Evolutionarily, the brain features we share with close relatives like bonobos and chimpanzees are retained from the common ancestors. The fossil records, though not definitive on their own, suggest that the brain size relative to the individual’s body size is highly indicative of computing power and intelligence. We can look at the hominin clade that includes humans (emerged around 190 thousand years ago) and all extinct species more closely related to us than the chimpanzees, the closest living relatives. Given that all our other hominin relatives (Homo habilis, Homo erectus, for example) are extinct, we can try to see the fossil records to see if we can say anything about the last 5-8 million years of hominin brain evolution. Over the last 1.5 million years, the brain size has increased in size: modern human brains being three times as big than that of the great apes. There are also hints of proportional reduction of the primary visual cortex and reorganization of the cortical region, and also of the hemispheric asymmetries related to right-handedness and languages. It is guessed that cortical fields stabilized in size after a certain level of continual enlargement, and went through a reorganisation. This suggests that the neocortical region played a major role in making us humans what we are today. Indeed, there is extensive evidence from fMRI that the human brain houses more cortical areas (more than 150) than the brains of macaque monkeys.
Another reason to consider the importance of neocortex in setting us apart is that there is a unique trend of migration of bipolar neurons in humans that is unseen in other primates. The migratory cells (from ganglionic eminence to thalamus) rely on homotypic neutrophilic guidance, and they express DIX1 and DIX2 proteins that guide the migration. The process is anatomically linked to the association neocortex involved in higher cognitive functions like reasoning and language mastery .
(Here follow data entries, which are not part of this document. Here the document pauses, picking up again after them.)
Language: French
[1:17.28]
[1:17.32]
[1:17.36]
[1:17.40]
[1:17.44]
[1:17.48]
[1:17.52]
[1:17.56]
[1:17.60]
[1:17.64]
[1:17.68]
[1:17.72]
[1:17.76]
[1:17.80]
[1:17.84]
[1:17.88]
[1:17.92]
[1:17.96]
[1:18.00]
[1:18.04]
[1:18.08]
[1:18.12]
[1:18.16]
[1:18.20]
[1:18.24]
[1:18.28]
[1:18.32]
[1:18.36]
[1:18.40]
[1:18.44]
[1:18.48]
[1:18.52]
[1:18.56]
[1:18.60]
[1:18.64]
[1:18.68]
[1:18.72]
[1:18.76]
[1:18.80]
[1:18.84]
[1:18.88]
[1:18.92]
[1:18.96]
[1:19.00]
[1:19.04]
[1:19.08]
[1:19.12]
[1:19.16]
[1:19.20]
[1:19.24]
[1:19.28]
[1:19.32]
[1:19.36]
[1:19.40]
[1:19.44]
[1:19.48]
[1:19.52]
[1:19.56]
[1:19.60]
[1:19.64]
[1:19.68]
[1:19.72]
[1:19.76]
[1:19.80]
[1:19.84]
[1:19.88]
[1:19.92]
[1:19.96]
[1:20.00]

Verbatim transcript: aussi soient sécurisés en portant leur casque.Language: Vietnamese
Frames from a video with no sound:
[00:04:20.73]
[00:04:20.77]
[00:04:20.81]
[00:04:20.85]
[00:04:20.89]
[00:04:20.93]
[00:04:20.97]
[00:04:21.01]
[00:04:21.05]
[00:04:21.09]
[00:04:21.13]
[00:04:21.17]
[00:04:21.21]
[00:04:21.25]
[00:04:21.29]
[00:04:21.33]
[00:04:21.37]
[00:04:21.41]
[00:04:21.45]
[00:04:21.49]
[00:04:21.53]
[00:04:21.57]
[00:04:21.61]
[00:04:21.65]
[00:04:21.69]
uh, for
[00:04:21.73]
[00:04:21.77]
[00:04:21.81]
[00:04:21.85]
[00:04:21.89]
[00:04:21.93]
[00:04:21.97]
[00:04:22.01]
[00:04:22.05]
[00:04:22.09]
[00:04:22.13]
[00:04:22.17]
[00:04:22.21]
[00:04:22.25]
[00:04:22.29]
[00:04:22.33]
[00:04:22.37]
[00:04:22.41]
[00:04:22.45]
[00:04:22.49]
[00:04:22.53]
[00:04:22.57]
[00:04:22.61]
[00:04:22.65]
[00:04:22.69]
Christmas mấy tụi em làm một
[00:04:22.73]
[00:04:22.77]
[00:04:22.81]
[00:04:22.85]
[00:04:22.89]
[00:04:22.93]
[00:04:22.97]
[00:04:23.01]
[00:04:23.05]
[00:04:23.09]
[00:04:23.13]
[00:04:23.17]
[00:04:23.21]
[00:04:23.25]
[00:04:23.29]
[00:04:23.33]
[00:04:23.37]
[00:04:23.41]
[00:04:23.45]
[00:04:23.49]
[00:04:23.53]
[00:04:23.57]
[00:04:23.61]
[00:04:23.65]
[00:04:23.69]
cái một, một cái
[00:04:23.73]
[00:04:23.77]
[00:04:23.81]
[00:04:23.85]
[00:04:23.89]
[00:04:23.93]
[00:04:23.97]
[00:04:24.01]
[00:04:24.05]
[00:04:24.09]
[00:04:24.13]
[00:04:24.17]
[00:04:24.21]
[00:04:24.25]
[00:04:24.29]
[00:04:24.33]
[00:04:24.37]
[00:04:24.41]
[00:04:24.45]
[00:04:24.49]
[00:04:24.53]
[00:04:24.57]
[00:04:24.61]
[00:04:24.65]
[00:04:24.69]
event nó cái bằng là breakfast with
There are other molecular underpinnings that point in the direction that neocortex is important for the human cognitive edge over its close relatives. One such phenomenon is the region-specific differential gene expression. There is a much greater transcriptional difference between neocortical areas in humans than there is in rodents . For instance, CNTNAP2 (contactin associated protein-like 2) is selectively and highly expressed in the orbital prefrontal cortex, the area involved in pro-social behaviour in humans. What is interesting about this is that the protein does not have any comparable analogue in rodents .
Hence, while there is a need for assessment of more fossil records and also more molecular data to be examined, one plausible answer to why humans evolved more (in terms of cognition) might be answered by looking at the evolution (and the developmental biology) of the human neocortex.
Also, joining with Shubhankar's earlier contribution, given the role of neocortex in the cognitive and meta-cognitive functions like socializing and forming relationships, the idea that Humans have something to do with the extinction of other Human-related species becomes even more plausible. As our forefathers grew more adept in performing tasks in groups- by the virtue of more complex neocortical prowess- we outdid other evolutionary relatives.